Famed Mason Albert Pike presided at the meeting held on April 23, 1883 and the Lodge of Perfection was chartered on April 25, 1883. Below is the original charter and is signed by Albert Pike. Albert Pike himself attended the chartering ceremonies and it had been said that he was looking out the second floor window towards the mountains and asked what the name of the range was. When the reply was "the Santa Rita Mountains," that is what he named the first Lodge of Perfection here.

Among those original members, Albert Stanfield, of Stanfields Department Stores. Morris Goldwater, and George Roskruge rode their horses from Prescott to be in attendance for the ceremonies. New life was instilled into the Lodge by George Roskruge who was serving as a Surveyor for the U.S. Government at the time.

Unfortunately, the Lodge failed to function and they turned in their charter in 1886. Those who wished to become Scottish Rite Masons had to travel to San Francisco or Texas. During this same period, the Tucson Masonic Club was founded with Edward Nye Fish serving as Chairman and George Roskruge as Secretary. Following closely on its heels was the formation of the Masonic Relief organization in October of 1879. This group, involving basically the same men, evolved into a permanent organization and became the foundation of Tucson Lodge No. 4 in 1881, Sam Hughes was its first initiate.

The formation of a Scottish Rite floundered until 1903 when once again new interest was generated. The Phoenix group wanted to move the Tucson body to Phoenix but Roskruge said no. The Lodge then came alive under the leadership of General George J. Roskruge with a class of 24 initiates.
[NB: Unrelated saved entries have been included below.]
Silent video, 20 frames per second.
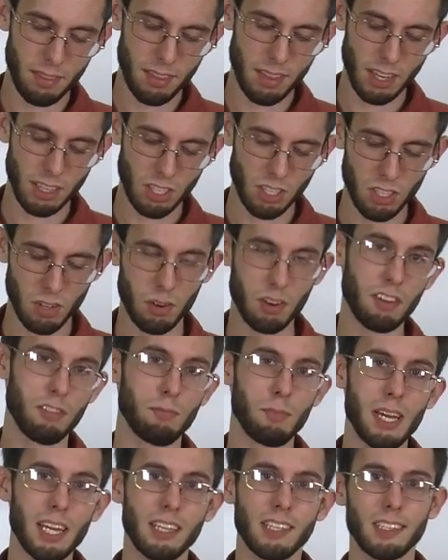that sort
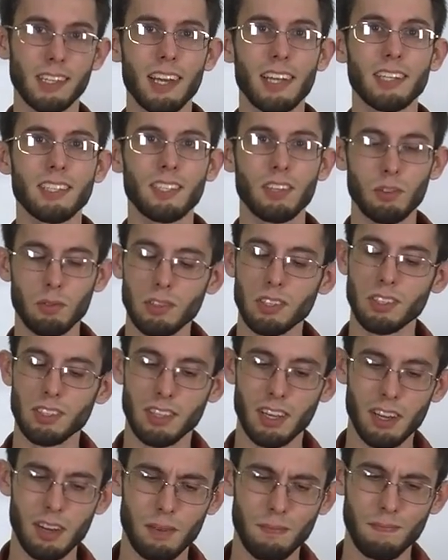of makes sense. There
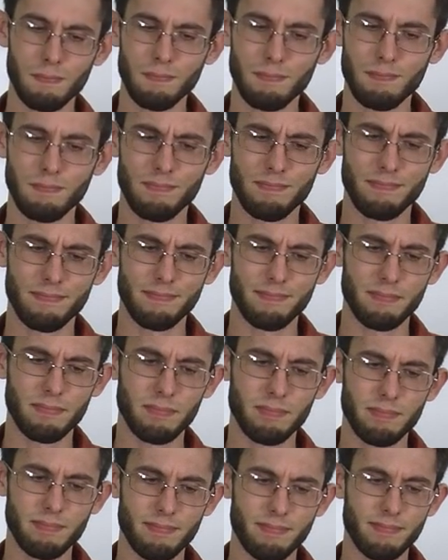was, um,
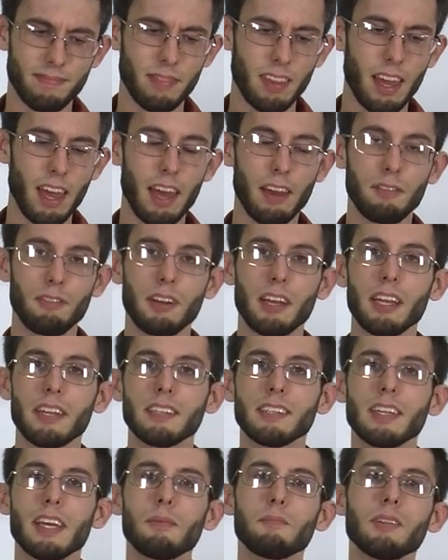ah, I forget
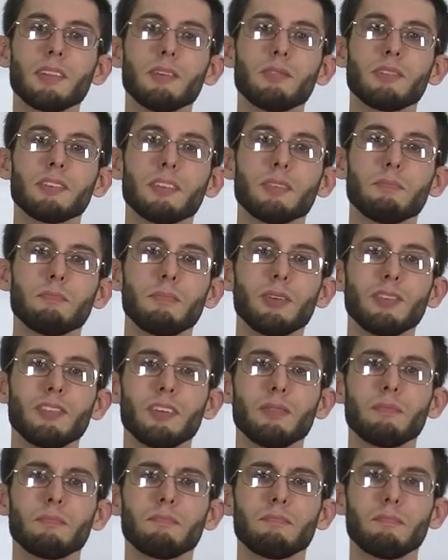his name, but there was a
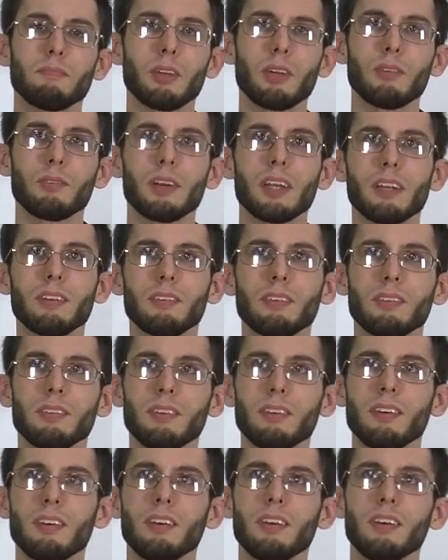museum curator
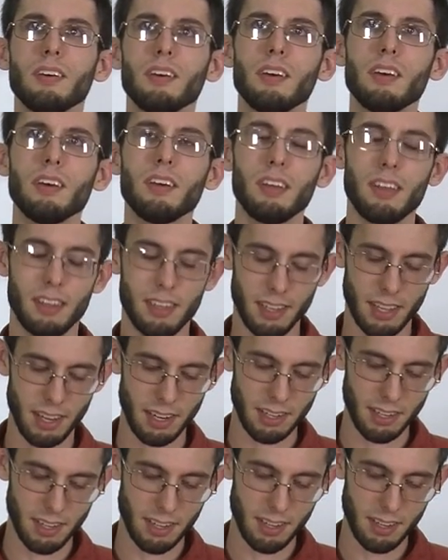
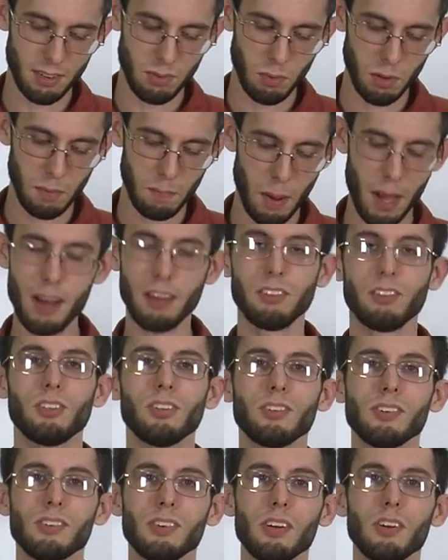that would
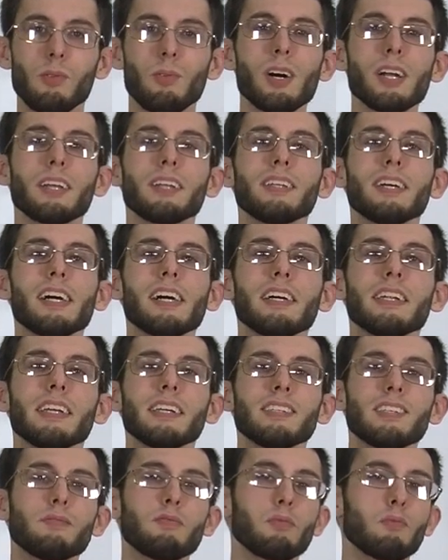posture Iguanodon
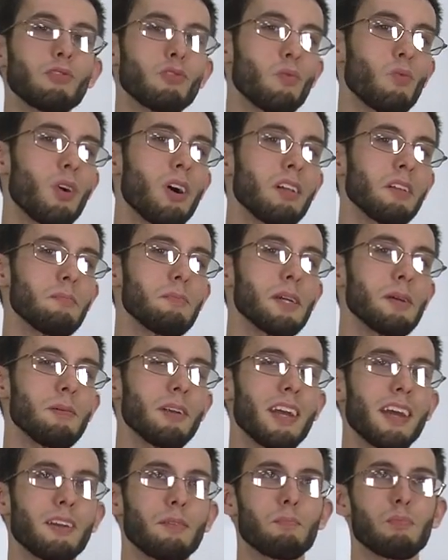as if it was a wallaby,
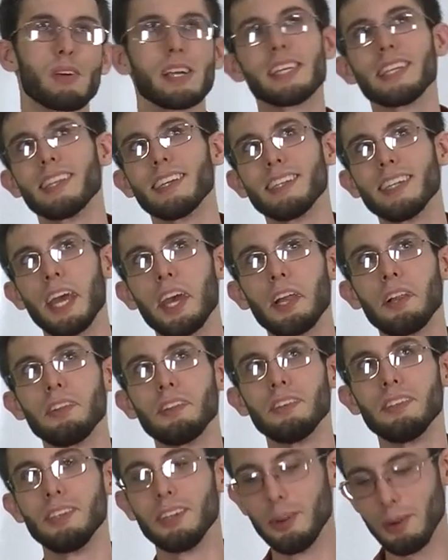but he had to break the tail
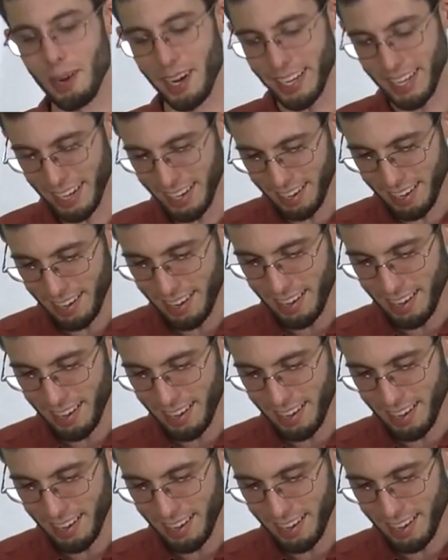to do it.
The Lodge of Perfection was formed again, this time to stay, and it flourished. Roskruge was named Venerable Master. The Lodge moved to a new building where A.V. Grossetta built the Opera House taking over the entire second floor. This was where the now State theater is located.

The design and construction of the current Tucson Scottish Rite Cathedral began sometime before Arizona Statehood and the building's cornerstone was laid December 8, 1915. The building was officially dedicated in 1916.

Below is a photo of Tucson Scottish Rite members in front of the Cathedral.

Completed in 1951, the "Ochoa Addition" also known as the "Peter E Howell Addition" who was the Venerable Master in 1911-1912, was added at a then cost of $310,000. The building was then rededicated by then Grand Master of Arizona, Fred W. Moore of Mesa. A combined choir of the Job's Daughters, Rainbow Girls, and DeMolay sang at the dedication. The property where the addition was built has historical significance as it was the only place in Arizona at the time where a President of the United States had stayed, then President Rutherford B. Hayes. In 1979 the entire building was placed on the National Register of Historical Places.

Harry "Arizona" Drachman (the first Anglo-Saxon to be born in Tucson) was appointed Deputy of the Tucson Scottish Rite in 1912 (now referred to as the Personal Representative) and remained such until 1952. Nelson Charles Bledsoe was appointed Deputy January 15, 1952 and served until his death.